Dianne Feinstein: No Evidence That Bergdahl Was In Imminent Danger
While the Administration’s explanations for why it did not comply with the 30 day notice requirement for release of Gutantanamo Bay prisoners when making the deal that resulted in the release of Sgt. Bowe Bergdahl, the one that they seem to be relying upon the most is the argument that the decision was made to complete the deal quickly because of concerns about Sgt. Bergdahl’s health. Earlier this week, for example, the White House showed every member of the Senate a so-called “proof of life” video from earlier this year that they say led to those concerns, but many of the remarks afterward seemed to indicate that they video wasn’t very convincing. Senator Tom Coburn, who is a physician, said it appeared to him that Bergdahl had been drugged, which is a tactic that hostage takers often use to make it appear that captives are in worse physical shape than they actually are.

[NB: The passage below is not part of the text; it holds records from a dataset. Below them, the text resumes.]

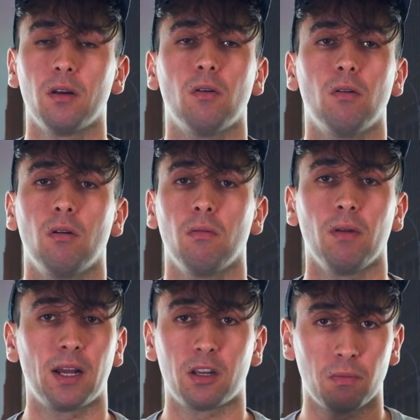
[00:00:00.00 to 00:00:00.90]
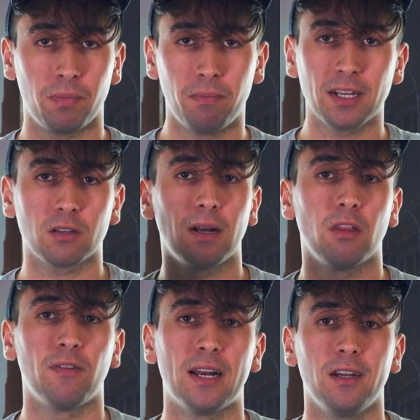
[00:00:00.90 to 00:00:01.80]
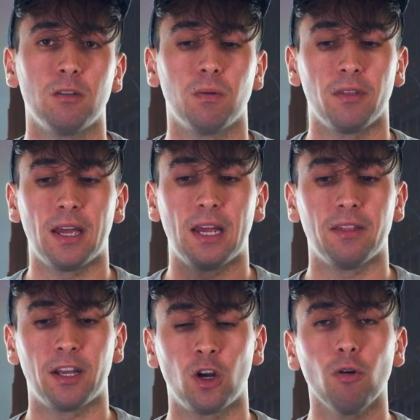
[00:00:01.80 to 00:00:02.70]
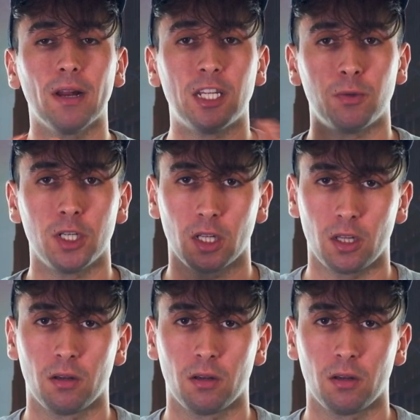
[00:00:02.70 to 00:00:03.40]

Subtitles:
or like you can mix around the values, but they correlate to each other.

Senate Intelligence Committee Chairwoman Dianne Feinstein, meanwhile, is saying that she’s seen no evidence that Bergdahl was in any significant danger prior to his release:
Senate Intelligence Committee chairwoman said she’s not convinced there was a “credible threat” against the life of freed Army Sergeant Bowe Bergdahl that motivated the White House to keep its plans secret.
“I don’t think there was a credible threat,” U.S. Senator Dianne Feinstein said in an interview yesterday for Bloomberg Television’s “Political Capital with Al Hunt” airing this weekend. “I have no information that there was.”

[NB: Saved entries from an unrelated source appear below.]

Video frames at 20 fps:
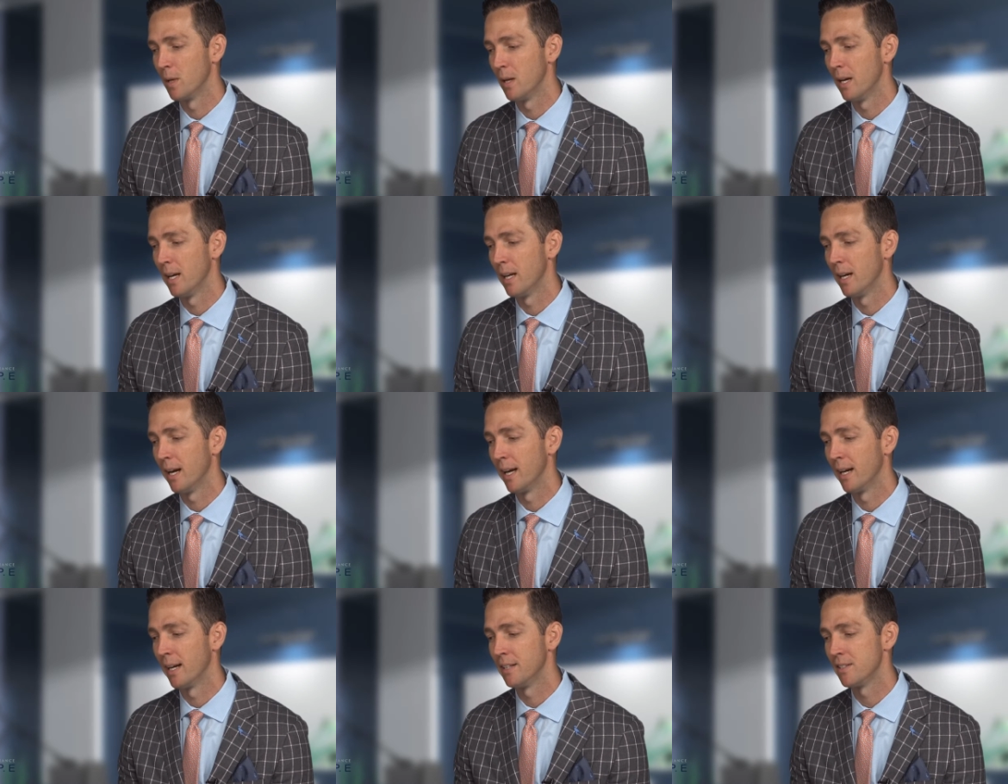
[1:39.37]

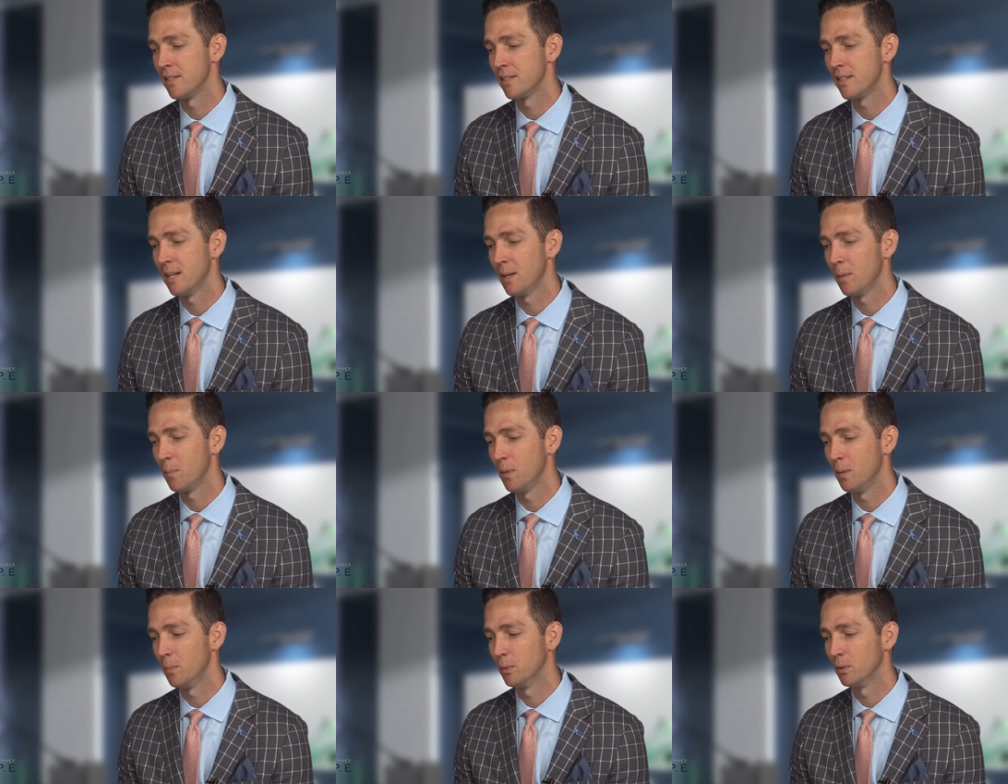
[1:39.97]
And I just think
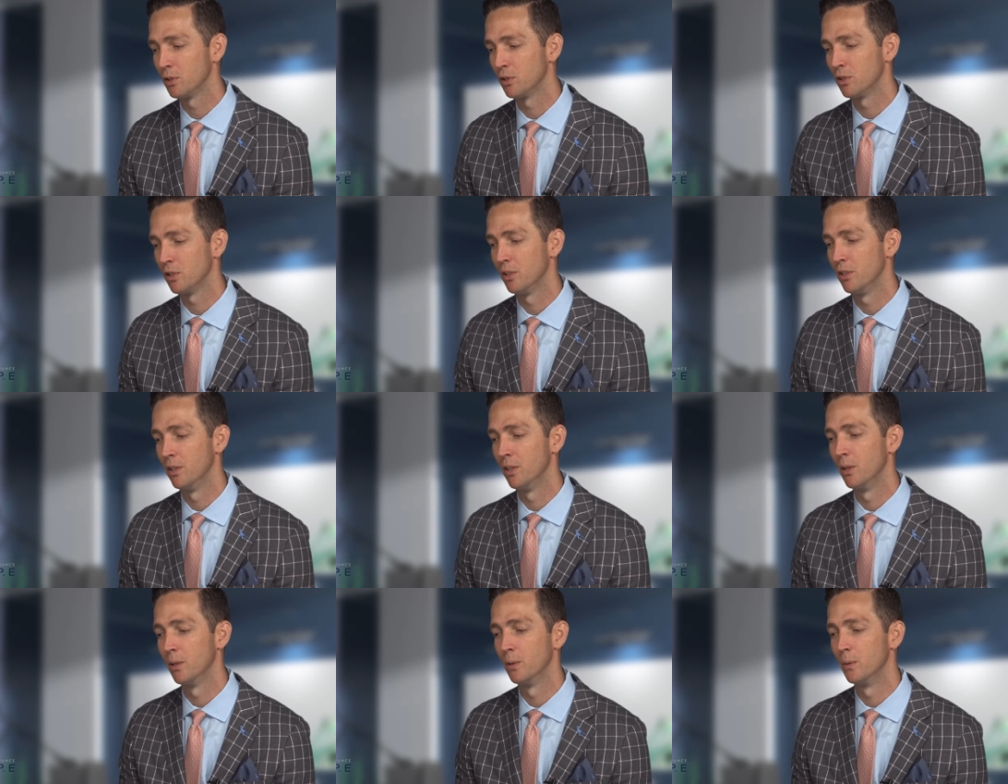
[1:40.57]
people should
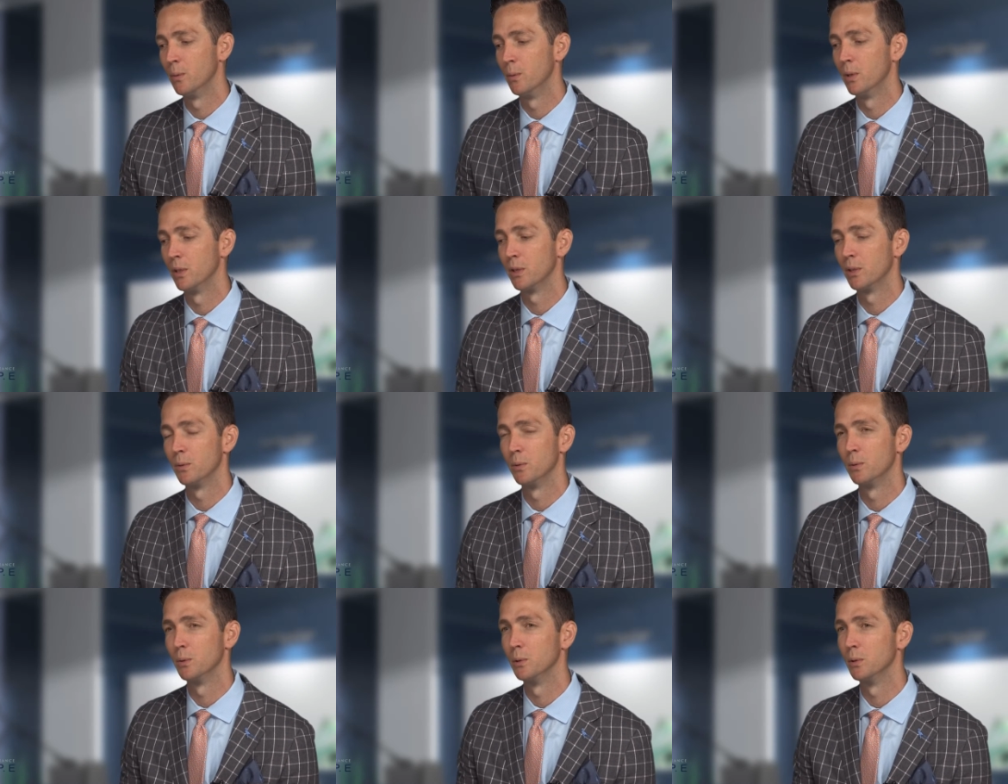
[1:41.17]
know what the
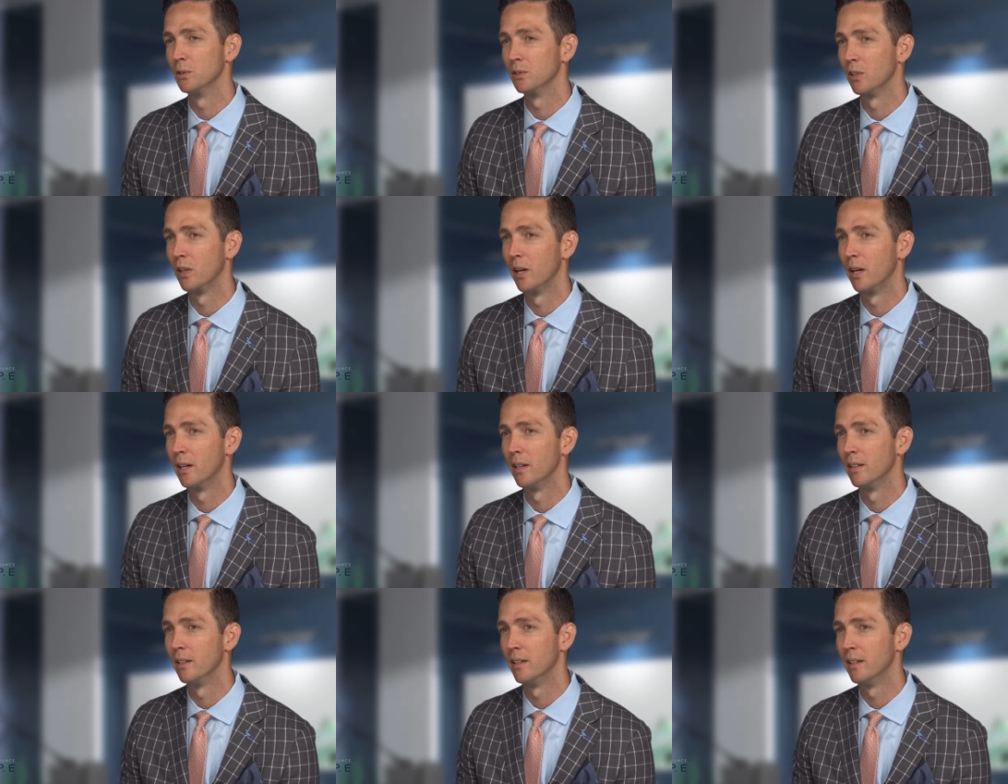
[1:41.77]
rules
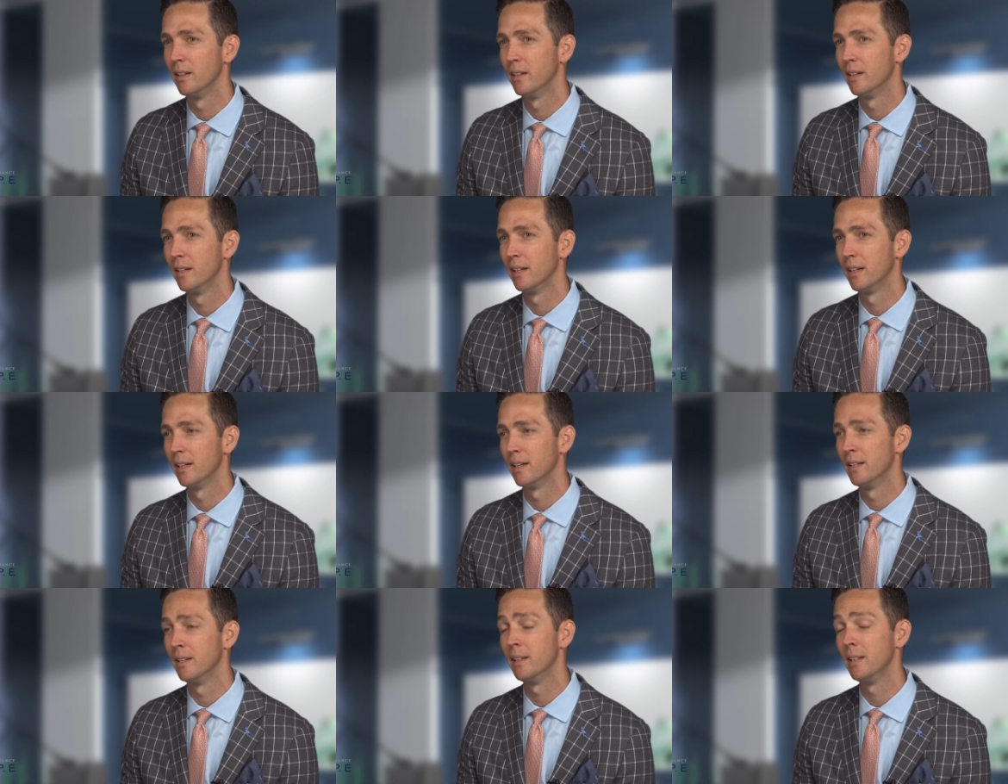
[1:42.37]
are
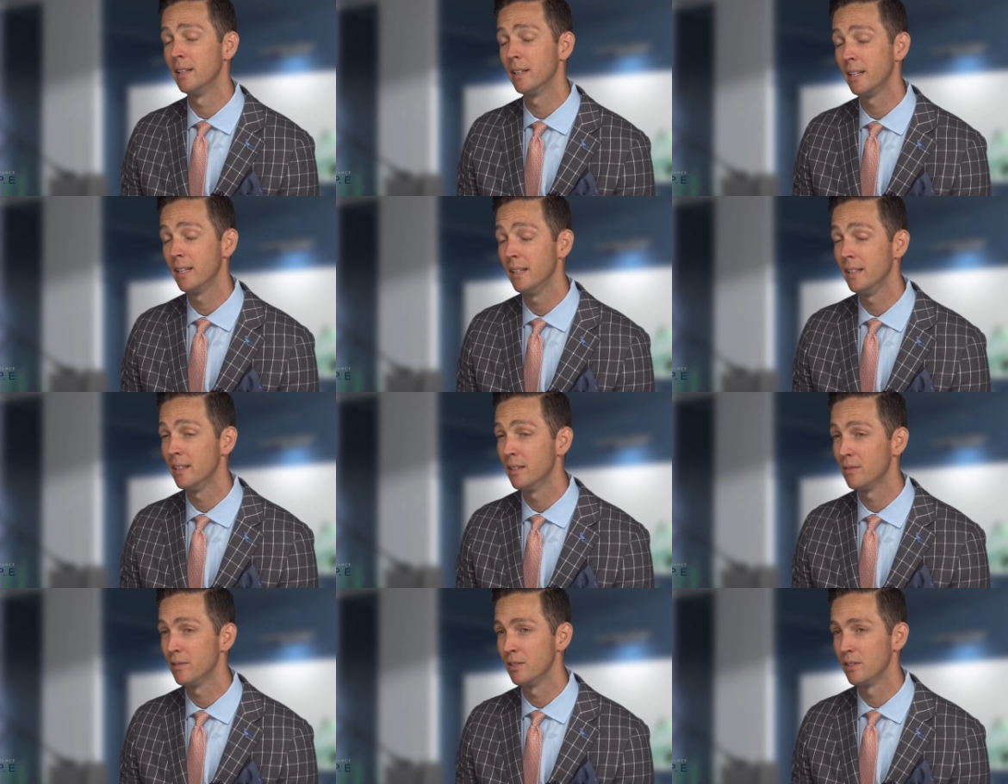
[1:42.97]
and then the key
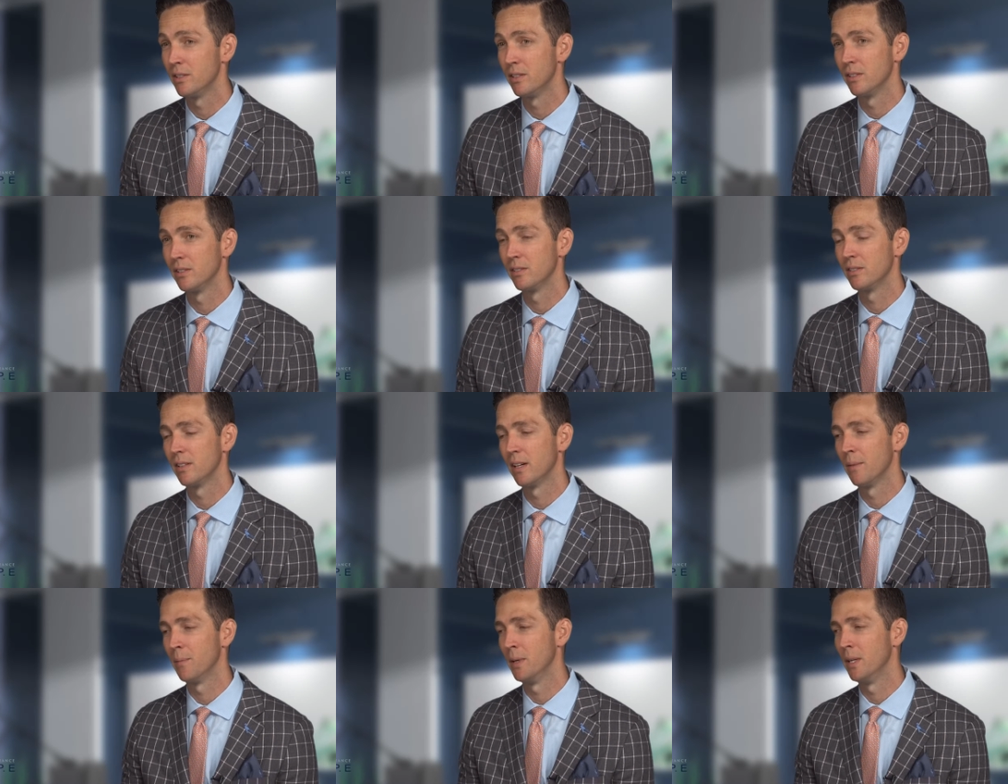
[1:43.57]
differences.
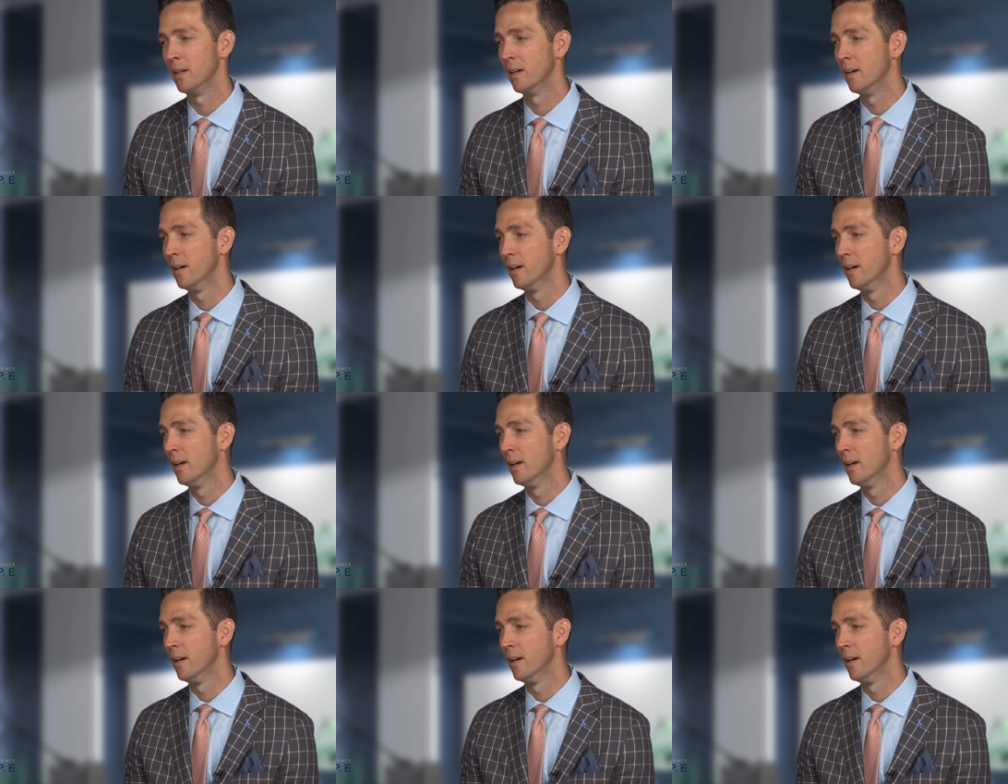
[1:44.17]
I mean,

Senators were told at a June 4 classified briefing that President Barack Obama’s administration had received indications that Bergdahl’s life could be jeopardized if the detainee exchange proceedings were disclosed or derailed, according to a government official who sought anonymity.
Feinstein, a California Democrat, is among lawmakers who criticized the administration’s decision not to adhere to a law requiring 30 days’ notice to Congress before releasing detainees from the Guantanamo Bay facility in Cuba. Prisoners from wars following the Sept. 11 terrorist attacks are held there.

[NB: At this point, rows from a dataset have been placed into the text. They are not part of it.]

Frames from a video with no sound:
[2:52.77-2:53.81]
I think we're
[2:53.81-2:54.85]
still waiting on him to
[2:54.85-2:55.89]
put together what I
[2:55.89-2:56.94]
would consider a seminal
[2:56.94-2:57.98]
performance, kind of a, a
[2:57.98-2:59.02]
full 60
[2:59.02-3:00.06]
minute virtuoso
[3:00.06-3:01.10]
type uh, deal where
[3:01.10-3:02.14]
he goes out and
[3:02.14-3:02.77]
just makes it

Bergdahl, the last remaining U.S. prisoner of war in Afghanistan, was handed to U.S. forces in eastern Afghanistan on May 31 in exchange for five Guantanamo detainees.
Feinstein said it was difficult for her to tell, based on the information she’s been provided, whether Bergdahl’s health had deteriorated to the point where his life was in serious danger without an immediate release.
“There’s no question he was debilitated,” she said. “There was no question he was under stress — blinking rapidly, probably held in dark surroundings for a long period of time.”
“But he’ll receive very good care and recover, and I think that’s what’s important,” she added.
Perhaps it’s the case that there is evidence that Bergdahl was in danger, thus justifying a quick deal that required the Administration to ignore the law. So far, however, they haven’t presented that evidence and, even conceding the point that Bergdahl should have been brought home somehow, the Administration still seems to have made a serious political mistake in ignoring the law and flouting Congress in this manner.